* **PROBLEM**
Report every line of the records that includes the word "video".

* **DATA**
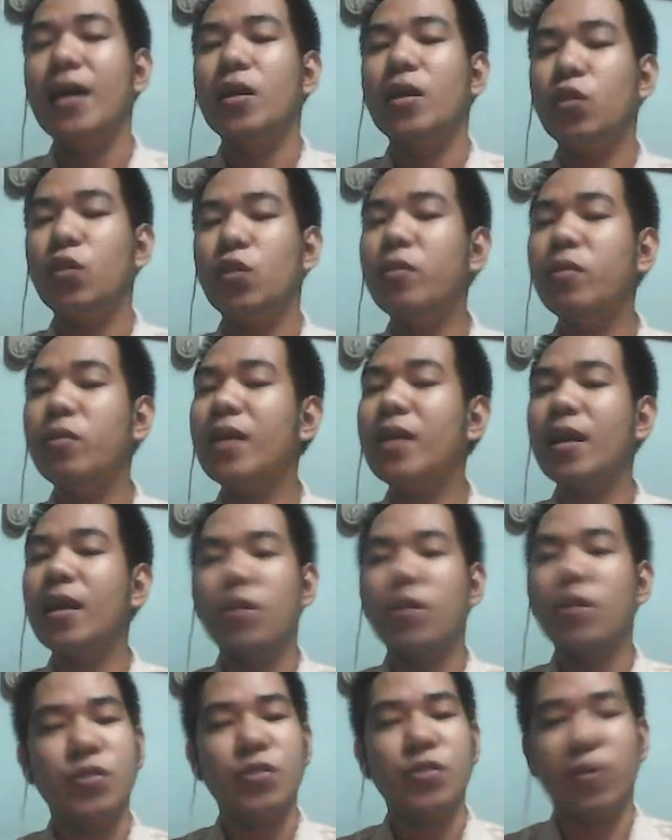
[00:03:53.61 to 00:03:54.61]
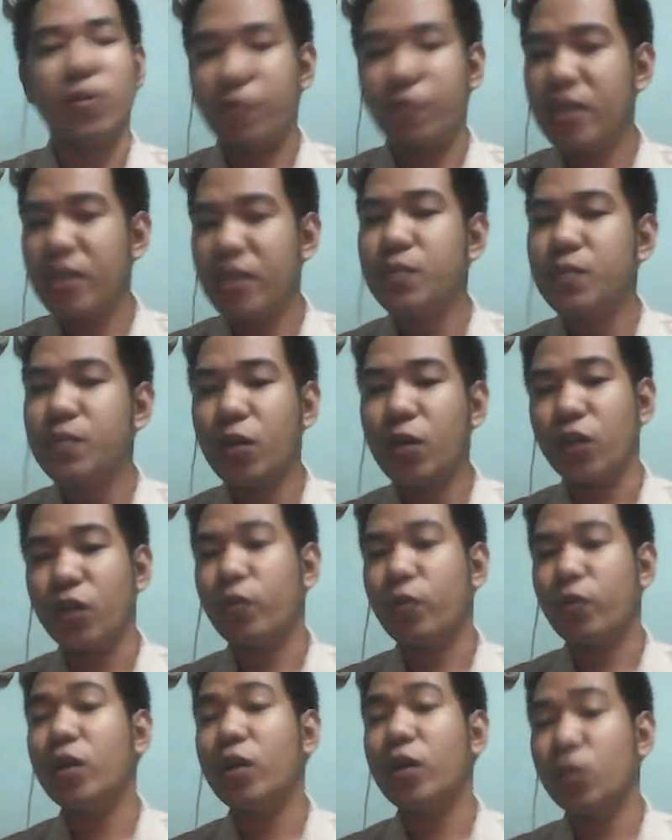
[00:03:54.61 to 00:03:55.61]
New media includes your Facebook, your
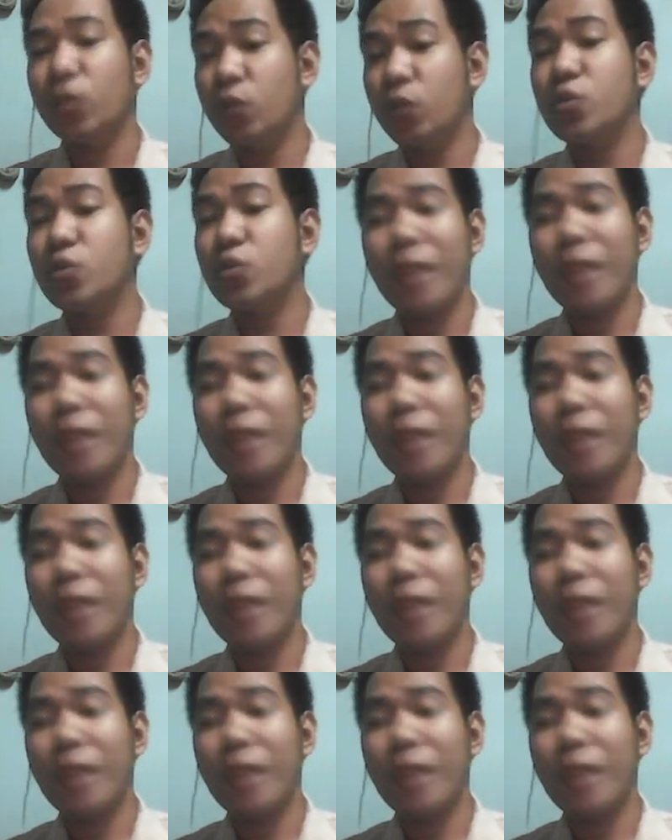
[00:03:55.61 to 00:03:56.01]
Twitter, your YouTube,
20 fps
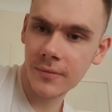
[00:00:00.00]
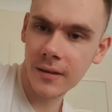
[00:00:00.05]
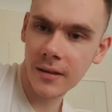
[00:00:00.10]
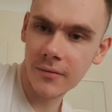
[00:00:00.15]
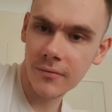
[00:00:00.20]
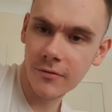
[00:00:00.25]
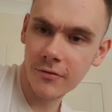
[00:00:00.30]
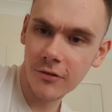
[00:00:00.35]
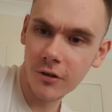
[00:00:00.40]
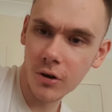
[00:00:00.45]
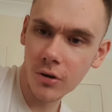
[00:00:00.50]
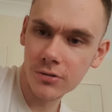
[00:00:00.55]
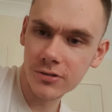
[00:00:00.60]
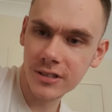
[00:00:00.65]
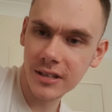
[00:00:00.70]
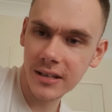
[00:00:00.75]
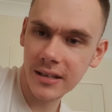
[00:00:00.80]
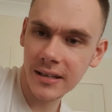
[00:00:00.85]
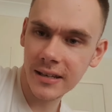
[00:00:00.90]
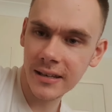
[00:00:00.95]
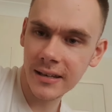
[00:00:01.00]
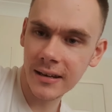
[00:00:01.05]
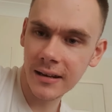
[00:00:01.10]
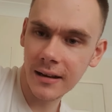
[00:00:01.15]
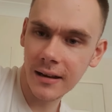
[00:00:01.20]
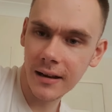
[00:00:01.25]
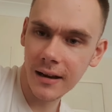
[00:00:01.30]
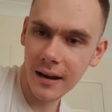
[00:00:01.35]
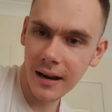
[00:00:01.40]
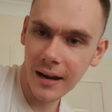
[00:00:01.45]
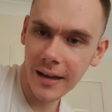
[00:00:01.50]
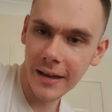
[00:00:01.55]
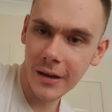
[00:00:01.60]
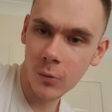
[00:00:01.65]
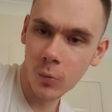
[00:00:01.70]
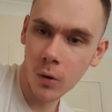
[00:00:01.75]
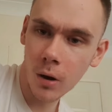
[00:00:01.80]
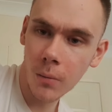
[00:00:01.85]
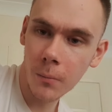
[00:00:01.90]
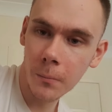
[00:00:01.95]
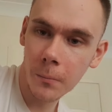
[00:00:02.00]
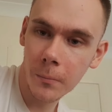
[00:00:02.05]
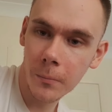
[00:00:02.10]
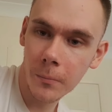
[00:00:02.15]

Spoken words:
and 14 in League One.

...

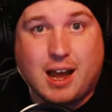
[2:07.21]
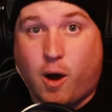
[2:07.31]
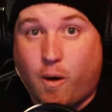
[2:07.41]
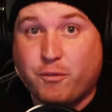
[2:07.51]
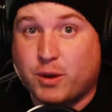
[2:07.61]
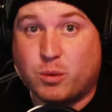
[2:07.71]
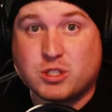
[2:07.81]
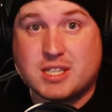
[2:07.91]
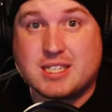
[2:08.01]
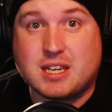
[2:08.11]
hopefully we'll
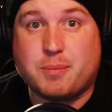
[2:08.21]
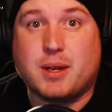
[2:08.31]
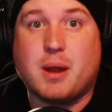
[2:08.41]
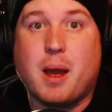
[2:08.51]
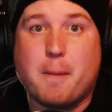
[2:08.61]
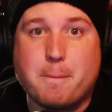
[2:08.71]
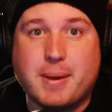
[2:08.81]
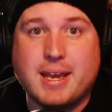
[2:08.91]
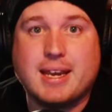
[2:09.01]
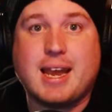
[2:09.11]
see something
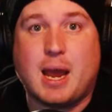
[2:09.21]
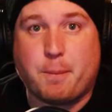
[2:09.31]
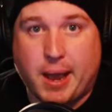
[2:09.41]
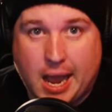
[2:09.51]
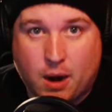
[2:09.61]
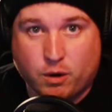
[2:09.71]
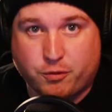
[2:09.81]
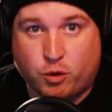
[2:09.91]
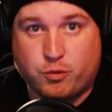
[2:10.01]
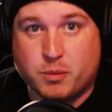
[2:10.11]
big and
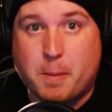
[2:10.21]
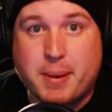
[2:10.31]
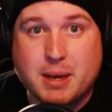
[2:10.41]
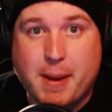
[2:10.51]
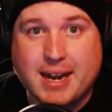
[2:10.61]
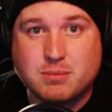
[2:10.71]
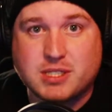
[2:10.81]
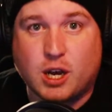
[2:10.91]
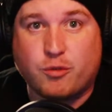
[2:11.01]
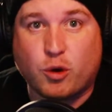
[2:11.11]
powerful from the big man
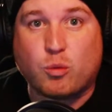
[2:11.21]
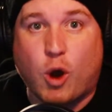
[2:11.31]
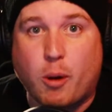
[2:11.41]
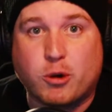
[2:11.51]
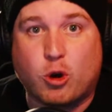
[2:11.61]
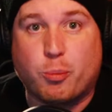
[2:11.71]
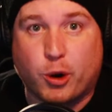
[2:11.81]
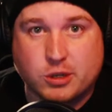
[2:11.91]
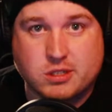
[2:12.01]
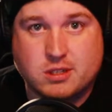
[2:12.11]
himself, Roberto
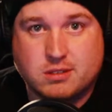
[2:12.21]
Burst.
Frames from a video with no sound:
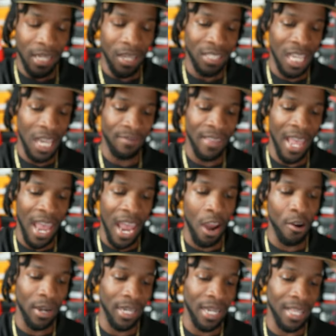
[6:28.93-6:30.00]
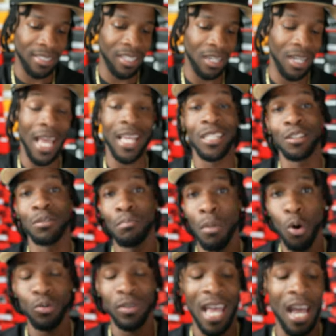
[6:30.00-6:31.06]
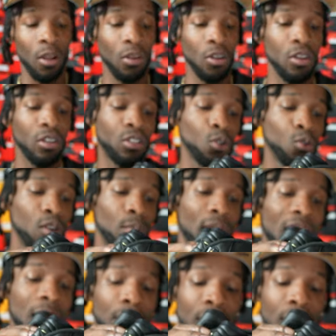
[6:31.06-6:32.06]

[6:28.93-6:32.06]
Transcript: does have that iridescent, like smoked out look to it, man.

---

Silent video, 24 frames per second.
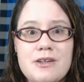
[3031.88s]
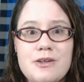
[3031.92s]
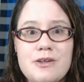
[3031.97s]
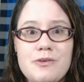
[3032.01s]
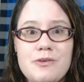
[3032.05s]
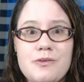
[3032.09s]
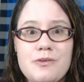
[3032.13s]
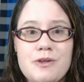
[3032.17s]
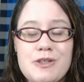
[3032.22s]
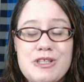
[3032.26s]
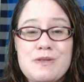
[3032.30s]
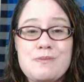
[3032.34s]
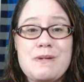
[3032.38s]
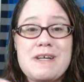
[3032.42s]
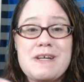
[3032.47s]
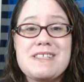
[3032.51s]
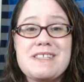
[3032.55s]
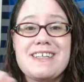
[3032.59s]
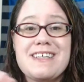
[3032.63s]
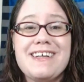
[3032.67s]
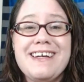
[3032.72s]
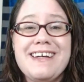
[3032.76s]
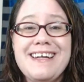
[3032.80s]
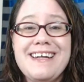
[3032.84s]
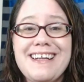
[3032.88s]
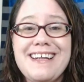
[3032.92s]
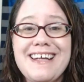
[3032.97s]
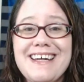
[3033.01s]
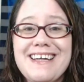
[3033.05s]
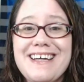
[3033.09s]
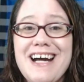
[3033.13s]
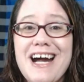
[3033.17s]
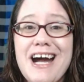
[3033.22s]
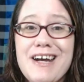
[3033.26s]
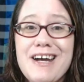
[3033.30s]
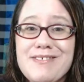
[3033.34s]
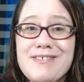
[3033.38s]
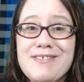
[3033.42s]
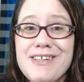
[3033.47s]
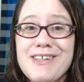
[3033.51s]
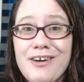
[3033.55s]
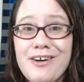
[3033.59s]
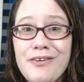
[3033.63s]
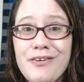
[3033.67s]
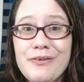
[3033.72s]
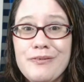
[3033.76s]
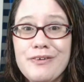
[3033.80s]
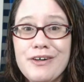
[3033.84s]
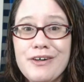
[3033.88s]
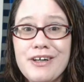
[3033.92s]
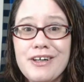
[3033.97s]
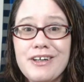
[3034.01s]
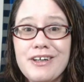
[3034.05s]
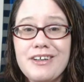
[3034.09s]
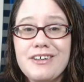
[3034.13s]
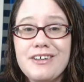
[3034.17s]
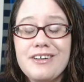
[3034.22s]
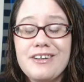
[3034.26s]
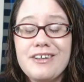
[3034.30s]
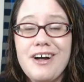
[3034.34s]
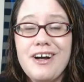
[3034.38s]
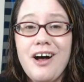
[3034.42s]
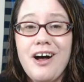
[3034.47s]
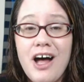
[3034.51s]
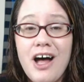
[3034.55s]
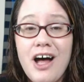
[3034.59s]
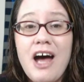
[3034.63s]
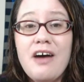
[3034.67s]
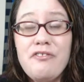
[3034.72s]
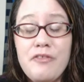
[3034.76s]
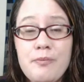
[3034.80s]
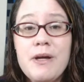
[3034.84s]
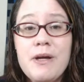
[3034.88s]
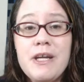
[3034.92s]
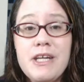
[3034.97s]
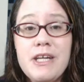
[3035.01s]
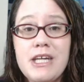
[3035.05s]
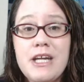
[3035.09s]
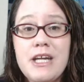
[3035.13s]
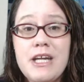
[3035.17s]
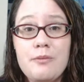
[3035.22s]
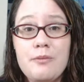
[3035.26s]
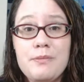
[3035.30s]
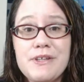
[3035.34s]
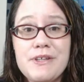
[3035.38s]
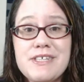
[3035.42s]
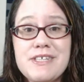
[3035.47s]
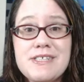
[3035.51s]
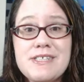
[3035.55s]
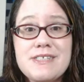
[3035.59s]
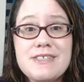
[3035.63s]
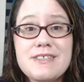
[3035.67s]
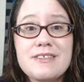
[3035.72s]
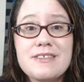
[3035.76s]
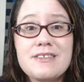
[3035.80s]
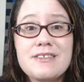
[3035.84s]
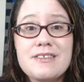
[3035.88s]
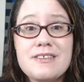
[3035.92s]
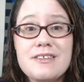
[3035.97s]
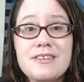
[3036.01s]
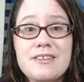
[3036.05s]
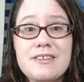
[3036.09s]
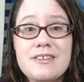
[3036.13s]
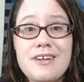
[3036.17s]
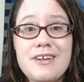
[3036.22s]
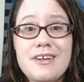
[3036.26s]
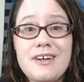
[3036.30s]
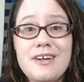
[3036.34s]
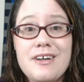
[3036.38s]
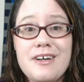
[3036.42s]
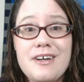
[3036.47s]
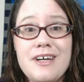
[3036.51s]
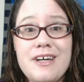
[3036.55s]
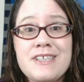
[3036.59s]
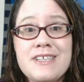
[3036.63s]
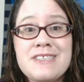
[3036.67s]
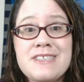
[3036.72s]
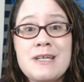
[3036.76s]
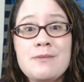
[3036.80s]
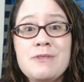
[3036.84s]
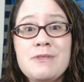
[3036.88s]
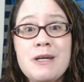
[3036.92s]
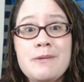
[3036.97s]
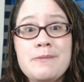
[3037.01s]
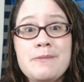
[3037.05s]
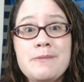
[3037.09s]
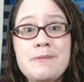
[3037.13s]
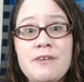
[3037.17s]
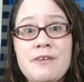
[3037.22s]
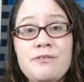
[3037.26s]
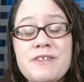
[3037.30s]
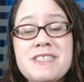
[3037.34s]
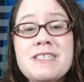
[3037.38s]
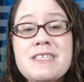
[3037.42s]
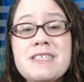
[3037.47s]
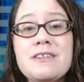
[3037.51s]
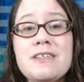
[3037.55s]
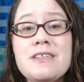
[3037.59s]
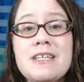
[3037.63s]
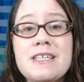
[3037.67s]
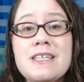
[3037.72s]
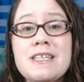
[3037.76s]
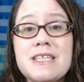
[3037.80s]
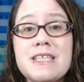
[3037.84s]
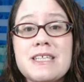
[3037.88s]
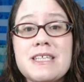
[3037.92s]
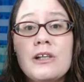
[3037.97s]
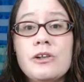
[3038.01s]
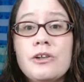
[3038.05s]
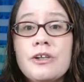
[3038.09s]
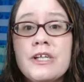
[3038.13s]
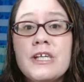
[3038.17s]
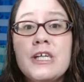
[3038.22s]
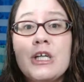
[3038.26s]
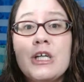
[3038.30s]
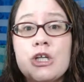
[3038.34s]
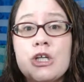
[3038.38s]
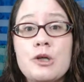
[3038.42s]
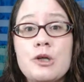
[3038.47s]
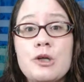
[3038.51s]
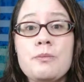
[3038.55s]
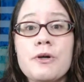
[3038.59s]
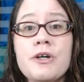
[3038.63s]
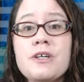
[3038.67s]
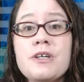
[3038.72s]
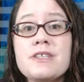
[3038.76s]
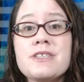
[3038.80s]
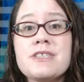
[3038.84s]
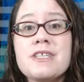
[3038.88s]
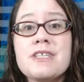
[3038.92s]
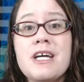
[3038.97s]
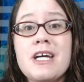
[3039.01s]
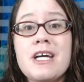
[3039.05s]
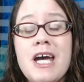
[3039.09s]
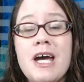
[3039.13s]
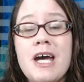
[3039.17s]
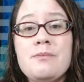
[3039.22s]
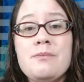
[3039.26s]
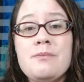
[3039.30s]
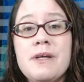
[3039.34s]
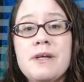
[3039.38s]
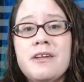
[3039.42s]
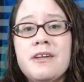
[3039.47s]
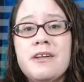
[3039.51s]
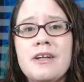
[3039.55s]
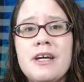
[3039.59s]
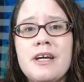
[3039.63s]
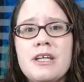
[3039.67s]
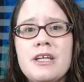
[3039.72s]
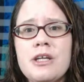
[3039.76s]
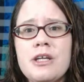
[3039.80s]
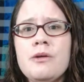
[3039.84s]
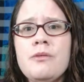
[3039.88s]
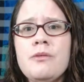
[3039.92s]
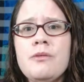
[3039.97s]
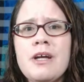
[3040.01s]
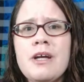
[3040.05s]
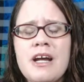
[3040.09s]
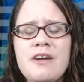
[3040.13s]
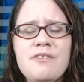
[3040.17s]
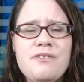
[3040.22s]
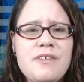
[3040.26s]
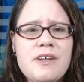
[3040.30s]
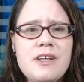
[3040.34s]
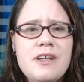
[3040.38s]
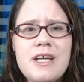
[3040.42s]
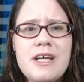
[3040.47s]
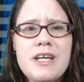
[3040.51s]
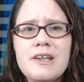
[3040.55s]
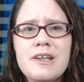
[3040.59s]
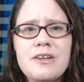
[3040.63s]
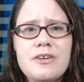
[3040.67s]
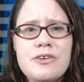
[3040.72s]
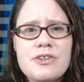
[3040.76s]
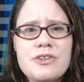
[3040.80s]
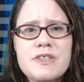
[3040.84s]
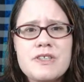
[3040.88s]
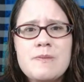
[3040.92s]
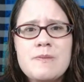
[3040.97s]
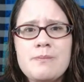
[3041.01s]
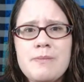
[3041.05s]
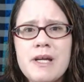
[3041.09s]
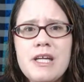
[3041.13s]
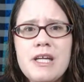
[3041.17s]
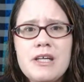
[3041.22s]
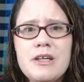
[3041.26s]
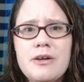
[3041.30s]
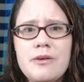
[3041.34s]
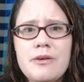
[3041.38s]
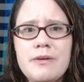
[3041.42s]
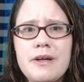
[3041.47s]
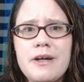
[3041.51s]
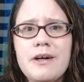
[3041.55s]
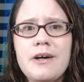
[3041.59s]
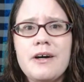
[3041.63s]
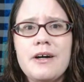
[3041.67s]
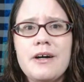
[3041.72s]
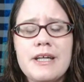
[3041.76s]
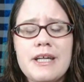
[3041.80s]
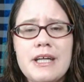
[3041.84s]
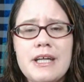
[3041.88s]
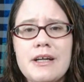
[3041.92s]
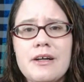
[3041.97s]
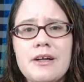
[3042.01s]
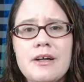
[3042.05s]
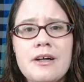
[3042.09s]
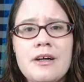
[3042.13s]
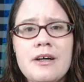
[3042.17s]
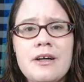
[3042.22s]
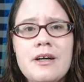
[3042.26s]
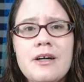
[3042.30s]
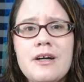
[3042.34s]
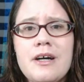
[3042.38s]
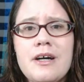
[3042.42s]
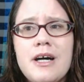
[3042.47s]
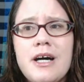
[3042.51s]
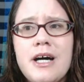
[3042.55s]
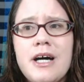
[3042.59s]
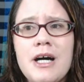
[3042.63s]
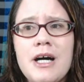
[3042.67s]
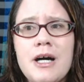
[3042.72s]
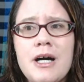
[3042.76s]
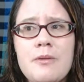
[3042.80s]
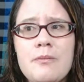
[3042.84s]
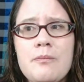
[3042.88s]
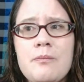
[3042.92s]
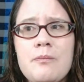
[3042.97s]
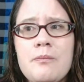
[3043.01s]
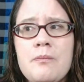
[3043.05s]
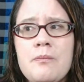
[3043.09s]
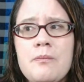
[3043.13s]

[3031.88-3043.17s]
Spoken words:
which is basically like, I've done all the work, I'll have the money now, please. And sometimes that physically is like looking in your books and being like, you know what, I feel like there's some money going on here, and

* **RESPONSE TO THIS EXERCISE**
Frames from a video with no sound:
Silent video, 24 frames per second.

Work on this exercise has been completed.